*** Opening SOURCE MATERIAL ***
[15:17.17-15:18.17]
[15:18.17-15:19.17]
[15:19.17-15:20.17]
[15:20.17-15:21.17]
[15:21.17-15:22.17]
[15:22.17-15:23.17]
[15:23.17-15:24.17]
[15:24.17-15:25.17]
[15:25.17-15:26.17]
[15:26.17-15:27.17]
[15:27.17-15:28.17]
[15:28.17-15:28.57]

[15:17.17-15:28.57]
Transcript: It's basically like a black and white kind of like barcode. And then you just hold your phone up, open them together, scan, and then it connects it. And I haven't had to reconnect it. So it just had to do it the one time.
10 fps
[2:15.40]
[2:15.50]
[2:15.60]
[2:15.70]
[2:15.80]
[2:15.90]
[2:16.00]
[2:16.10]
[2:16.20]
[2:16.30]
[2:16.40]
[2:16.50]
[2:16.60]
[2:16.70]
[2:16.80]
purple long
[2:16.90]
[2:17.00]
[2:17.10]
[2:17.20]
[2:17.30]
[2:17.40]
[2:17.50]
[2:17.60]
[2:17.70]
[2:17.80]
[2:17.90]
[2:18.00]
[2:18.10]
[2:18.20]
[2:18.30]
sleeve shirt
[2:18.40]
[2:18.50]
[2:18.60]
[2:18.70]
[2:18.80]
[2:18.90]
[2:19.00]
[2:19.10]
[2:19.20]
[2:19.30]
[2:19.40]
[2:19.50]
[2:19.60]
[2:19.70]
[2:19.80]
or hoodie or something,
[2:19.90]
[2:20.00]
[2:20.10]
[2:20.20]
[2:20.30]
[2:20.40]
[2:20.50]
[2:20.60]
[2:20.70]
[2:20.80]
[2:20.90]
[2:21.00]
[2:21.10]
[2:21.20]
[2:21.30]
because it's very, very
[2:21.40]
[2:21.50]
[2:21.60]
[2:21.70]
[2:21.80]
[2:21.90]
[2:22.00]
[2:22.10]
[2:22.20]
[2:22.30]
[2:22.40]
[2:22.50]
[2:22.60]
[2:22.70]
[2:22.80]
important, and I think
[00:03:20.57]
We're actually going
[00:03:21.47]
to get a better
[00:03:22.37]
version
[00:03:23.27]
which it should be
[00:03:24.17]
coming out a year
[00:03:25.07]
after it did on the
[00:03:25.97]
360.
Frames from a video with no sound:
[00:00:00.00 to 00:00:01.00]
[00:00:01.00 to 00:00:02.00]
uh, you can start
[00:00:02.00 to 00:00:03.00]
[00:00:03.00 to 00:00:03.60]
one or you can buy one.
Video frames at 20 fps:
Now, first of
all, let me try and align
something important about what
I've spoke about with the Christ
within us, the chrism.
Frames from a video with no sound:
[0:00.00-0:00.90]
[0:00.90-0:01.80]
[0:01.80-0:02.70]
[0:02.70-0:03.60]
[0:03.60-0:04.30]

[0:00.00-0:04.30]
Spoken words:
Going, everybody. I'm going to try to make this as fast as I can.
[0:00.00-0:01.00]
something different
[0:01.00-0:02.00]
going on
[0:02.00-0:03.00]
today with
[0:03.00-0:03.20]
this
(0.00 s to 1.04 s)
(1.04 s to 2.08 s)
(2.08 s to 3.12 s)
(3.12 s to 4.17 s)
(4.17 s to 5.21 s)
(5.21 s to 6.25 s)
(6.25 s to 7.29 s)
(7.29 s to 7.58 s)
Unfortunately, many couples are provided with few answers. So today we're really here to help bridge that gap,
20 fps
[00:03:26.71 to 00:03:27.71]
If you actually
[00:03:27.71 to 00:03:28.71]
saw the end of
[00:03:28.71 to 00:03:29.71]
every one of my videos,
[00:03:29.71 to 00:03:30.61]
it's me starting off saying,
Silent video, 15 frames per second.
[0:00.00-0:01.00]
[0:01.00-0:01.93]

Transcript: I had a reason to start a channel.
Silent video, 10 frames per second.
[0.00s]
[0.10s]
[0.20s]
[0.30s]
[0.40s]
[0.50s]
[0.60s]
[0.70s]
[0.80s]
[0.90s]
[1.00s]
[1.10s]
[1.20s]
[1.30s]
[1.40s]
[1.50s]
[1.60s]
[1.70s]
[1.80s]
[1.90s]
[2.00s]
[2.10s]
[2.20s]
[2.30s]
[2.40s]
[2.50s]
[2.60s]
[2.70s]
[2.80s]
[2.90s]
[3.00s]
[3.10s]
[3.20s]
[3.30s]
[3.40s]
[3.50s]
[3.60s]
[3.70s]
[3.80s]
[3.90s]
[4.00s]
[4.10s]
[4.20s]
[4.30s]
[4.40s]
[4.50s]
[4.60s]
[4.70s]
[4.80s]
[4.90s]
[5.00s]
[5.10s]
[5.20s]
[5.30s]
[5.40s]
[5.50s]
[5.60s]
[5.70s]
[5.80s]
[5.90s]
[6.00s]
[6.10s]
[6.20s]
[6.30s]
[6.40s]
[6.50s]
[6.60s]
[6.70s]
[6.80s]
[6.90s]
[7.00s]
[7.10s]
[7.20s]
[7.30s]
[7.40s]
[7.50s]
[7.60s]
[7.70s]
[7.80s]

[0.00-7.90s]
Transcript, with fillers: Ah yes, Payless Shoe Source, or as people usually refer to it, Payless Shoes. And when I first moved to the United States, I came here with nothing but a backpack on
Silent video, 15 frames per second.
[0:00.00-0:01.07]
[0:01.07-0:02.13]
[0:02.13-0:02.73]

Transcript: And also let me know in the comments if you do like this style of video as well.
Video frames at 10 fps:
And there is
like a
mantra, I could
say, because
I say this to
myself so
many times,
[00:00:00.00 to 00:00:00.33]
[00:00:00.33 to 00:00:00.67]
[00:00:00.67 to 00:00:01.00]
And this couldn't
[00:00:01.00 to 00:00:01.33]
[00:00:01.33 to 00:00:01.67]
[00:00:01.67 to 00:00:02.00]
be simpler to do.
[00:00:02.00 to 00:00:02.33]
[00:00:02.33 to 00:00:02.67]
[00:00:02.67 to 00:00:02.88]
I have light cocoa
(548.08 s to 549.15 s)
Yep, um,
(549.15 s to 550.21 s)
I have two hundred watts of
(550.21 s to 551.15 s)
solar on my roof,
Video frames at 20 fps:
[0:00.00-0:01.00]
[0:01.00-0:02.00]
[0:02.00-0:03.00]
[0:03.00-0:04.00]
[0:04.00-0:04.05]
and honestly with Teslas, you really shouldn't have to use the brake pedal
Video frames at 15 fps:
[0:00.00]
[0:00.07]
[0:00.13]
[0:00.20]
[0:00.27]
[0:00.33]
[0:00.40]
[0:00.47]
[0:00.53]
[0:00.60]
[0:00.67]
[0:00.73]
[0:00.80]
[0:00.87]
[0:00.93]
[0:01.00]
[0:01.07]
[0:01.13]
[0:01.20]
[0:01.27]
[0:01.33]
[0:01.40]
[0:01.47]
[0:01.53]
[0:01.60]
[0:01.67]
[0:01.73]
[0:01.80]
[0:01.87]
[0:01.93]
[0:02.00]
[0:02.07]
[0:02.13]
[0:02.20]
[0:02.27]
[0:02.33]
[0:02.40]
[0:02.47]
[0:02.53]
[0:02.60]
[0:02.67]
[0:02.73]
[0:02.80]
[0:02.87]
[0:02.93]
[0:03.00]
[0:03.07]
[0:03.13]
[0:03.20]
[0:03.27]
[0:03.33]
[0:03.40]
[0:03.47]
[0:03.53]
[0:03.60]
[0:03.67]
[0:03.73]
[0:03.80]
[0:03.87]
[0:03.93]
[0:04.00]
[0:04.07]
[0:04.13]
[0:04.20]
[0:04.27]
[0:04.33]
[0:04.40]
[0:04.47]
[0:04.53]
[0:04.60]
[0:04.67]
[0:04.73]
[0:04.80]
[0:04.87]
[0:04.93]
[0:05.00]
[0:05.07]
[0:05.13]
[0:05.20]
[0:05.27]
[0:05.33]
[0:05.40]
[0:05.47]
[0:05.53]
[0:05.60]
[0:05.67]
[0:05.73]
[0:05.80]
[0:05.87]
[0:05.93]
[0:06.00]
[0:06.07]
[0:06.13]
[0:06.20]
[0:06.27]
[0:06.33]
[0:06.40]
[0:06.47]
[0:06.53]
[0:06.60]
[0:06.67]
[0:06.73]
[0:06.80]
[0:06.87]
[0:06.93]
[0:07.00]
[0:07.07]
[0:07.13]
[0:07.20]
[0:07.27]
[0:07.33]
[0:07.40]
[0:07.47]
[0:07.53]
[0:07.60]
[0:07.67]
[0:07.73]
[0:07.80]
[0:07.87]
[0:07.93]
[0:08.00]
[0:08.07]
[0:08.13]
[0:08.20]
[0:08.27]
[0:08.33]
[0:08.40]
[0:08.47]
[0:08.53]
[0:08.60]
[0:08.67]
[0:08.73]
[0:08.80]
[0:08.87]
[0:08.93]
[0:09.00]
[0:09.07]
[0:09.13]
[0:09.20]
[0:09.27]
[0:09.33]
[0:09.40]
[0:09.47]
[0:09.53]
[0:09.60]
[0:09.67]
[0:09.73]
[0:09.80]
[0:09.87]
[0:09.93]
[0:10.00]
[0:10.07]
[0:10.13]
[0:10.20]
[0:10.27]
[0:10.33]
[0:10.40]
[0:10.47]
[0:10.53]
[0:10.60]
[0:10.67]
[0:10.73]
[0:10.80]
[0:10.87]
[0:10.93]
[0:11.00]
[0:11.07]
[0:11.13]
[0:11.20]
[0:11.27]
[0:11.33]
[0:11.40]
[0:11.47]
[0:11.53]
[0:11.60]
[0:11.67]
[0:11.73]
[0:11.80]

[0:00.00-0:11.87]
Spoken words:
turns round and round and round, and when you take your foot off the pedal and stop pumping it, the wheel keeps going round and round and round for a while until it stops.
*** Closing SOURCE MATERIAL ***
| TRY IT |
Exactly as written, please transcribe the lines from the start of the records above to the line that holds "[15:28.17-15:28.57]", both ends included.

| RESULT FOR THIS EXERCISE |
[15:17.17-15:18.17]
[15:18.17-15:19.17]
[15:19.17-15:20.17]
[15:20.17-15:21.17]
[15:21.17-15:22.17]
[15:22.17-15:23.17]
[15:23.17-15:24.17]
[15:24.17-15:25.17]
[15:25.17-15:26.17]
[15:26.17-15:27.17]
[15:27.17-15:28.17]
[15:28.17-15:28.57]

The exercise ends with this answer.